What to produce:
Retype all of the listing exactly, passing over any picture you find.

Input data:

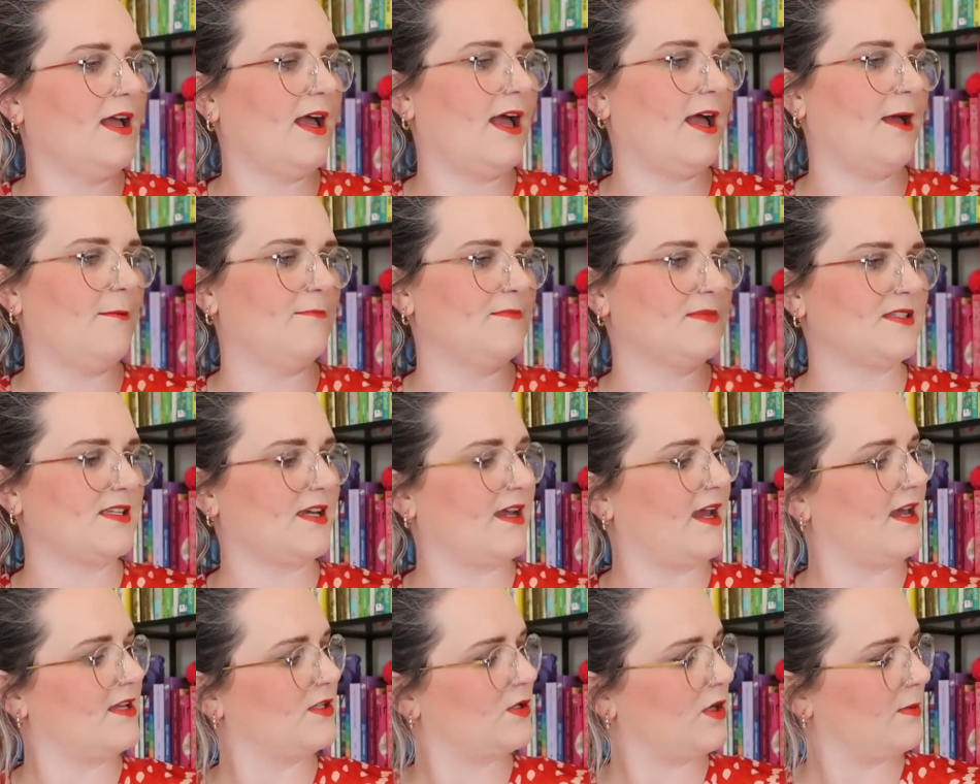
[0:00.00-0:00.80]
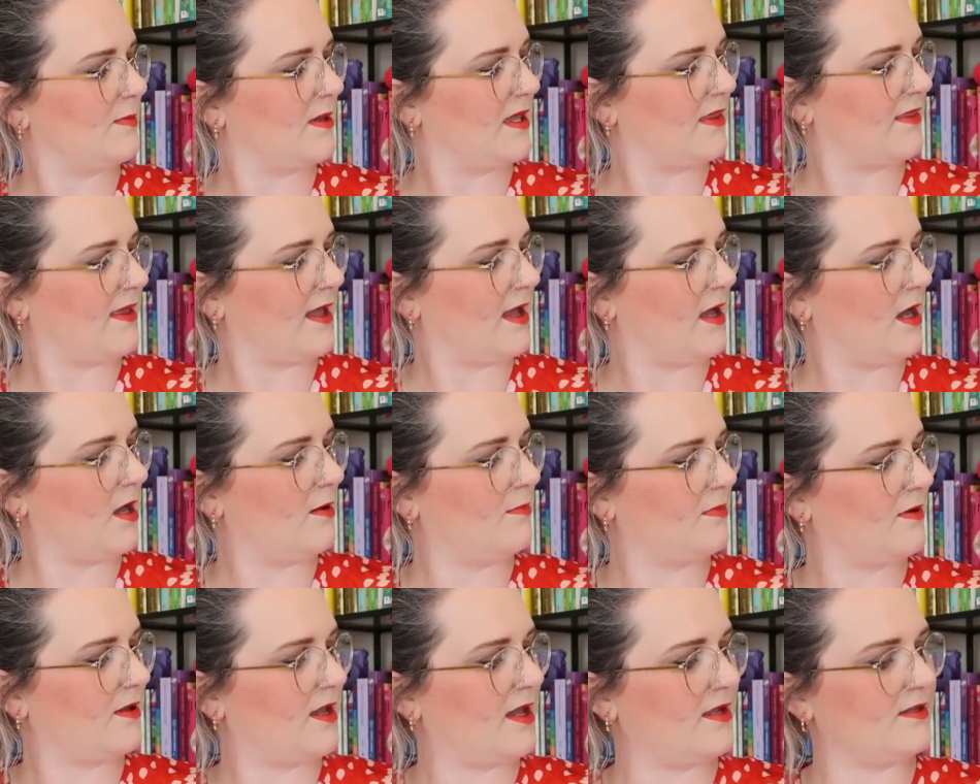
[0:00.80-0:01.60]
Um, so yeah, so I picked that
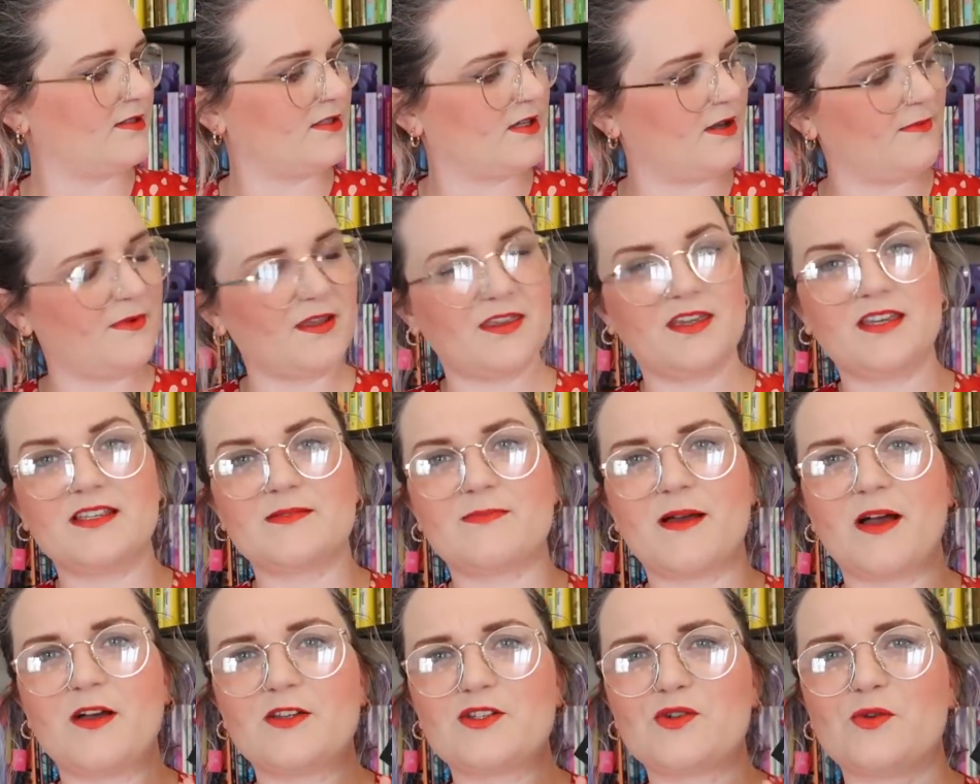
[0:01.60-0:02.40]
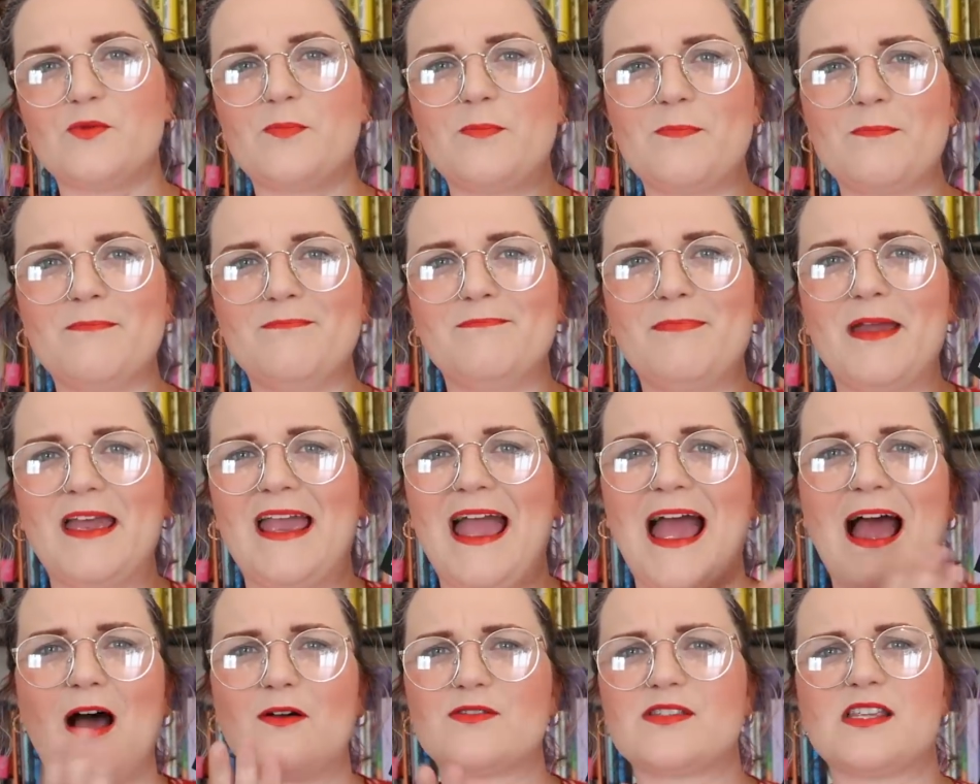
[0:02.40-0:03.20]
up, and um, I think it's about a sort of
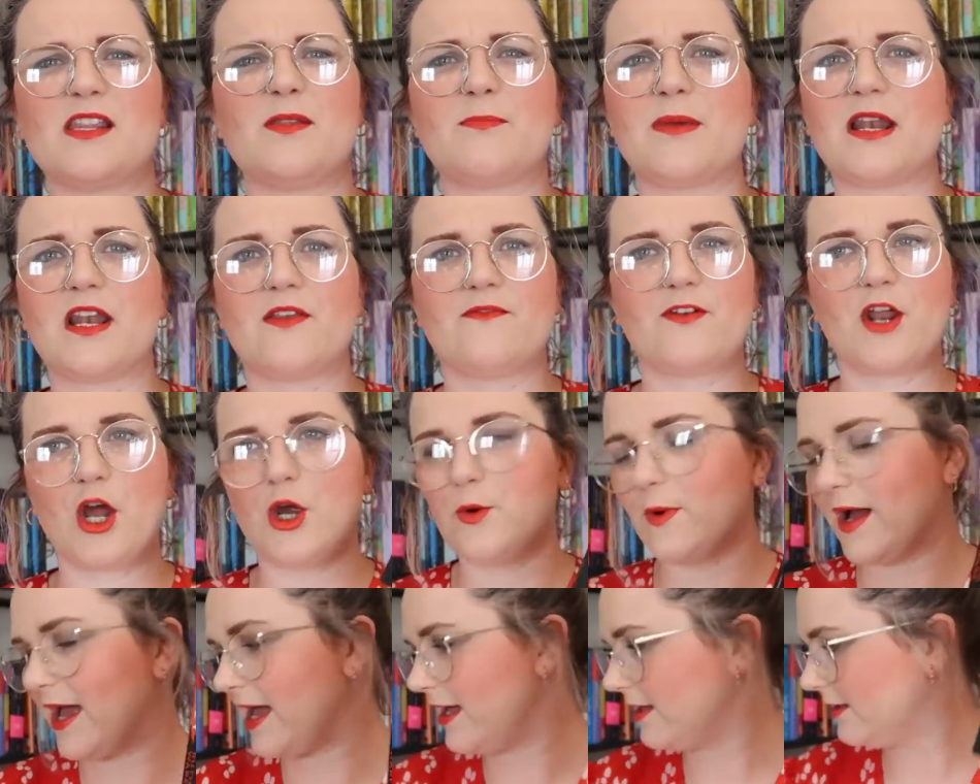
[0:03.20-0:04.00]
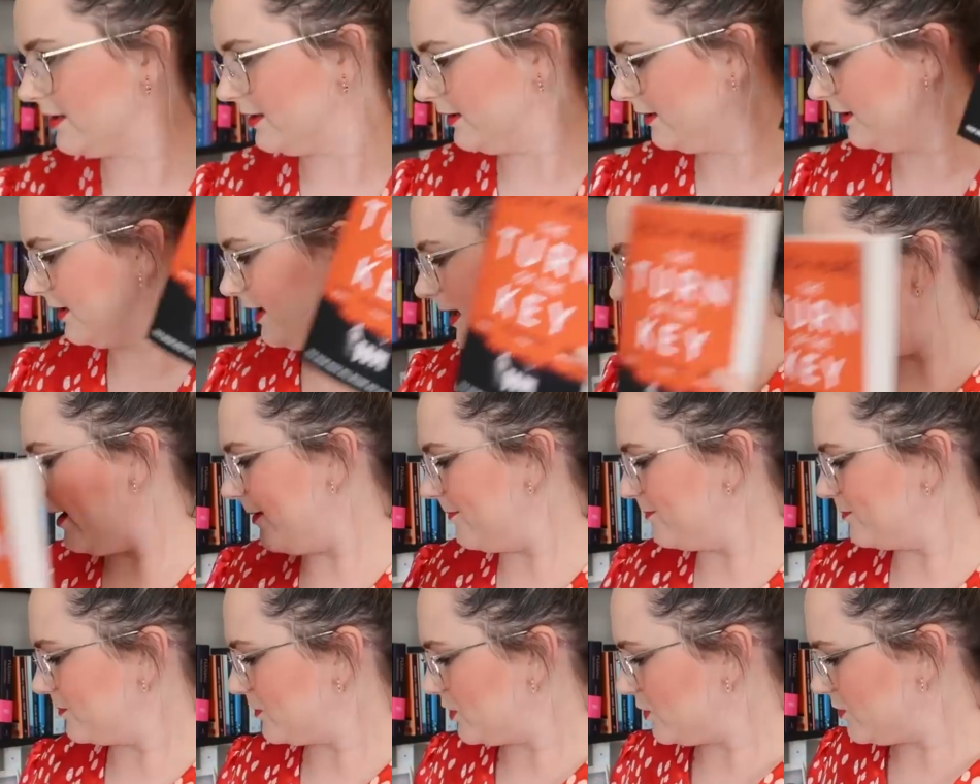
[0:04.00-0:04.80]
big house in the middle of nowhere,
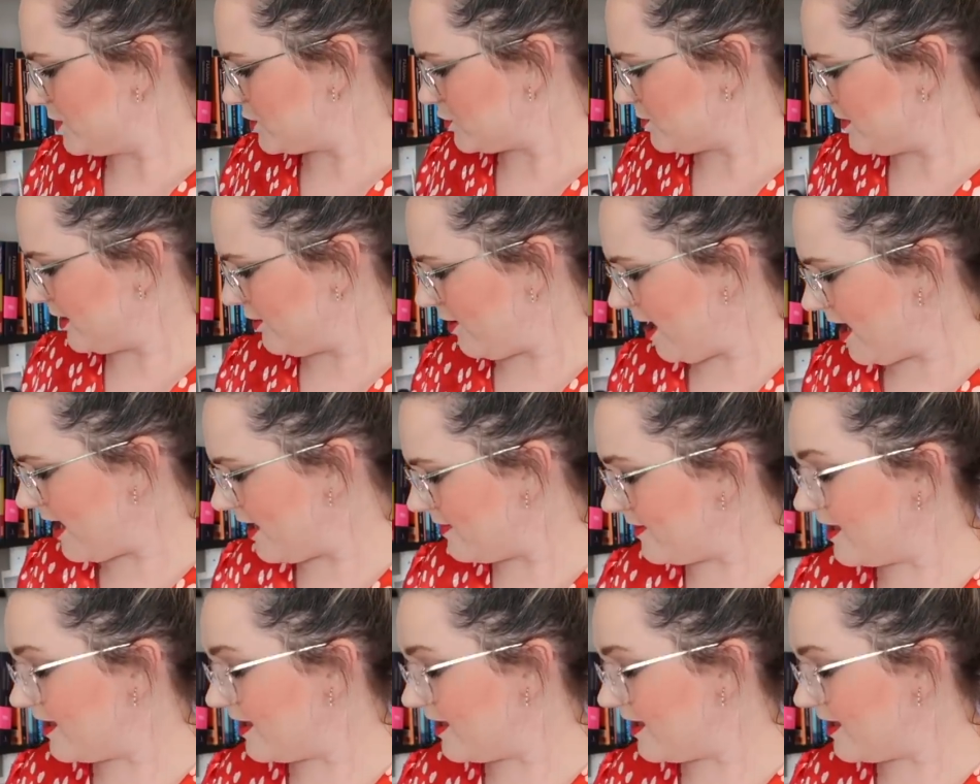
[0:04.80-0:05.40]
um, which would be great.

Answer space:
[0:00.00-0:00.80]
[0:00.80-0:01.60]
Um, so yeah, so I picked that
[0:01.60-0:02.40]
[0:02.40-0:03.20]
up, and um, I think it's about a sort of
[0:03.20-0:04.00]
[0:04.00-0:04.80]
big house in the middle of nowhere,
[0:04.80-0:05.40]
um, which would be great.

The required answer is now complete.